THE GOAL of the project was to give users a quick, bird’s eye view of a complex and constantly-evolving political situation while encouraging them to explore this rich collection of original data. We began by creating an interface with a quick view timeline, a detailed report card with severity labels, visual representations of the actual ships, and an account of each event by all participating parties.
An additional challenge required us to create a back-end that the CSIS team could update on the fly whenever a new incident occurred without going into the code. Editing a data file was out of the question, as this was usually the job of their interns who had no background in coding or databases.

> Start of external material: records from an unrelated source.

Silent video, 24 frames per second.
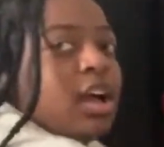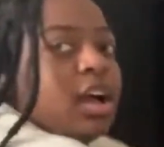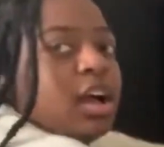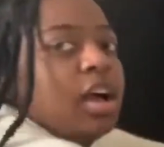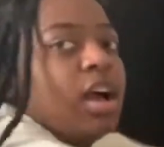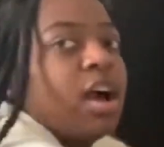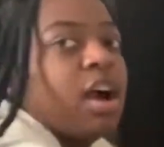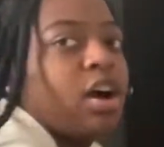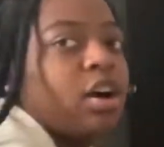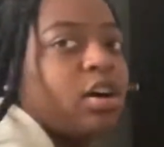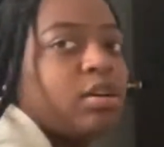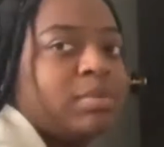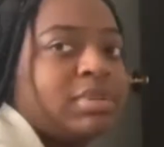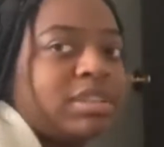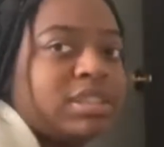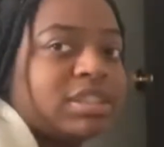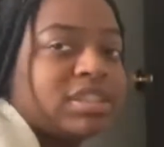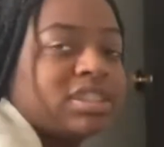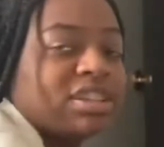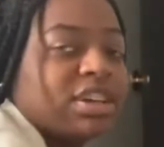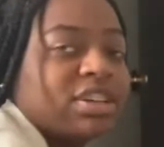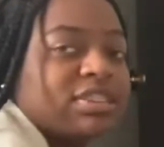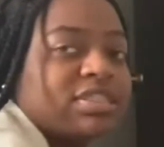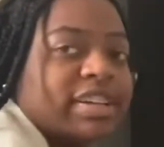a whole bunch of
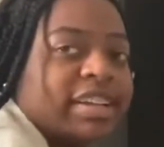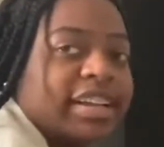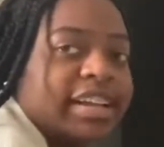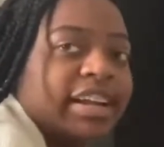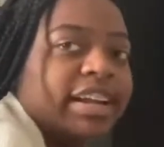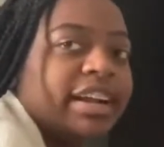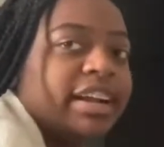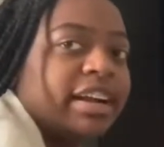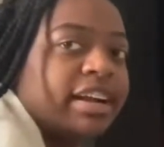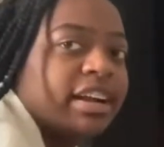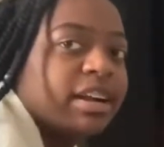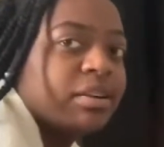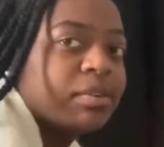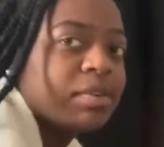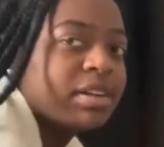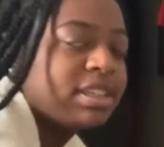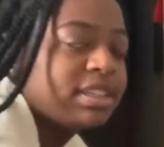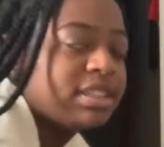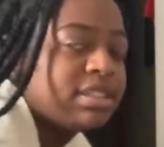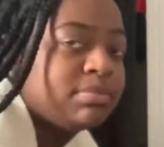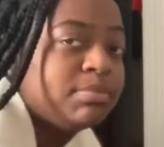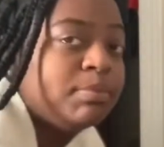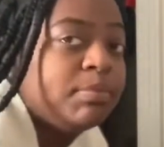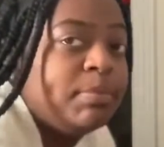clothes are here, which
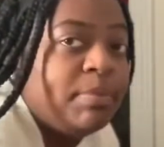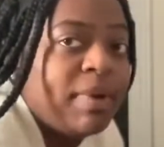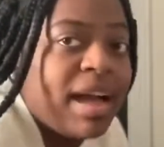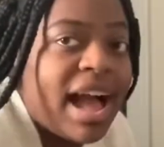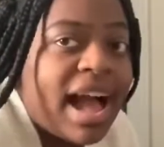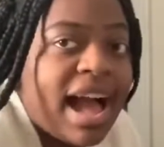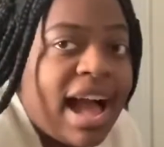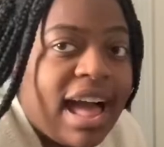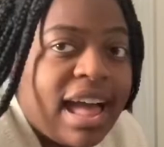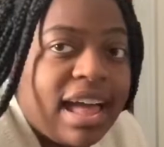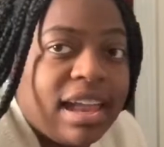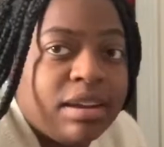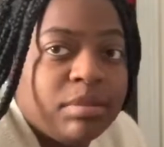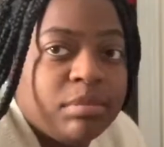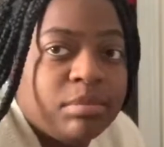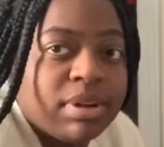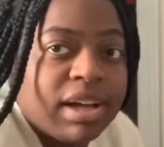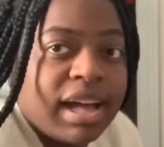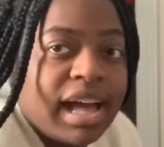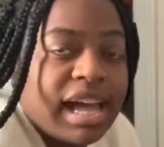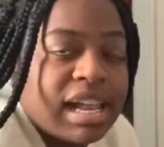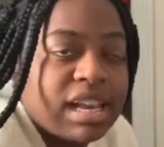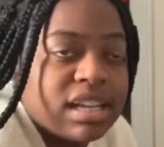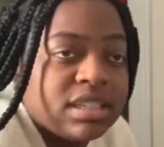is bad,
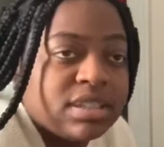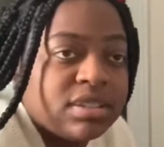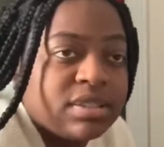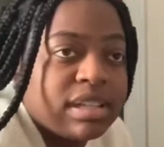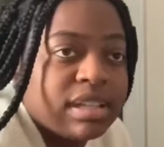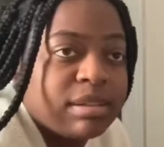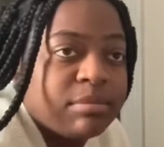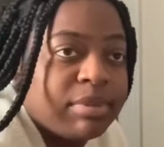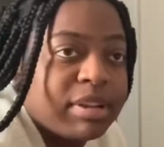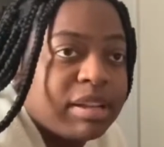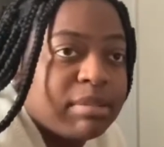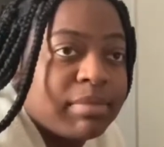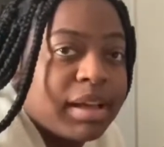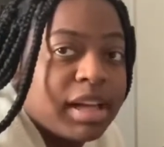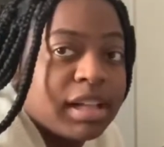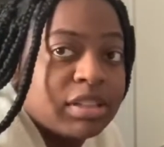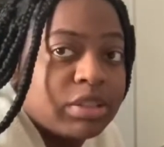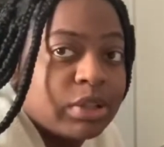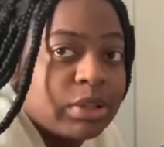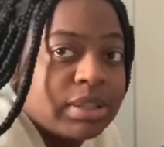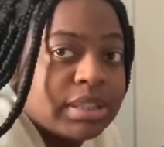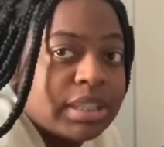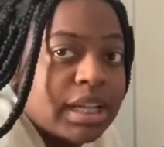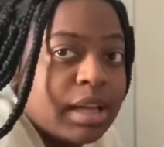but I just don't like putting my
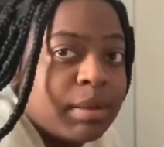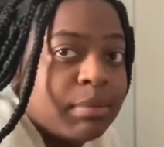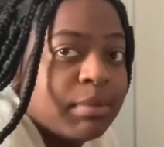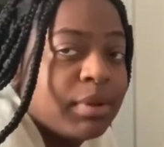clothes up.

Due to the sensitivity and complexity of the issue, we needed to create a foolproof system that could be updated by anyone on the team. To accomplish this feat, we hooked into the Google Docs API and created a custom interface for a user to add a new event to the timeline by simply inserting a row on a spreadsheet.
This interactive is the first comprehensive tracker of the conflicts in the South China Sea, recording details the range from conflicting country reports to the tonnage and ship model involved
WE DESIGNED a custom timeline at the top of the interactive that served as a mini data visualization of the number of incidents and also a means to navigate each incident report card throughout the year. To classify each incident, we came up with a system of visual labels for incident types, such as “harassment,” “shots fired,” or “ramming” with custom icons, as well as representations of the ships to show the visual differences in the vessels involved with details including their hull number and tonnage. At the bottom of each report card we included a brief summary of the incident as reported by each country, which often revealed very different accounts of the event.

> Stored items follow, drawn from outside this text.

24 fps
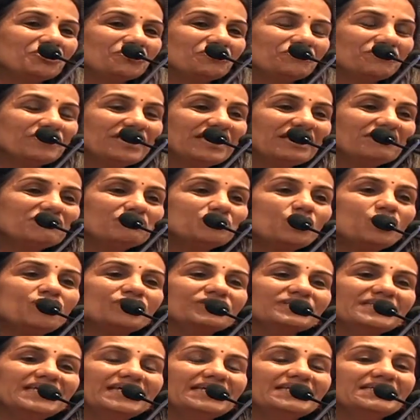We have
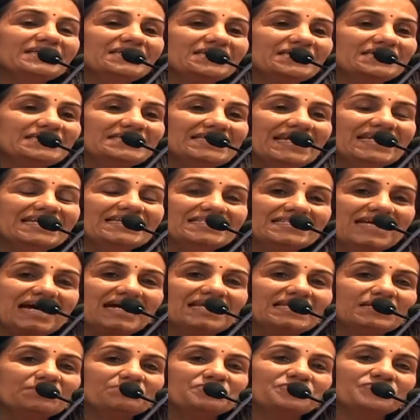more than 10
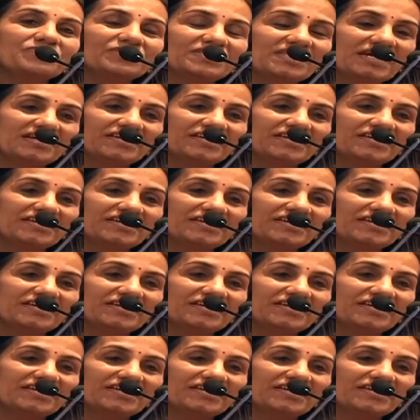tie-ups with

THE SOUTH CHINA SEA IS a controversial and sensitive political region where surrounding Asian countries are vying for ownership and control. Tensions have escalated enormously with incidents happening regularly, however there is no comprehensive record of all the conflicts. This interactive provides the first visual representation of every dispute, while allowing users to scroll through past years to discover trends and ultimately draw their own conclusions.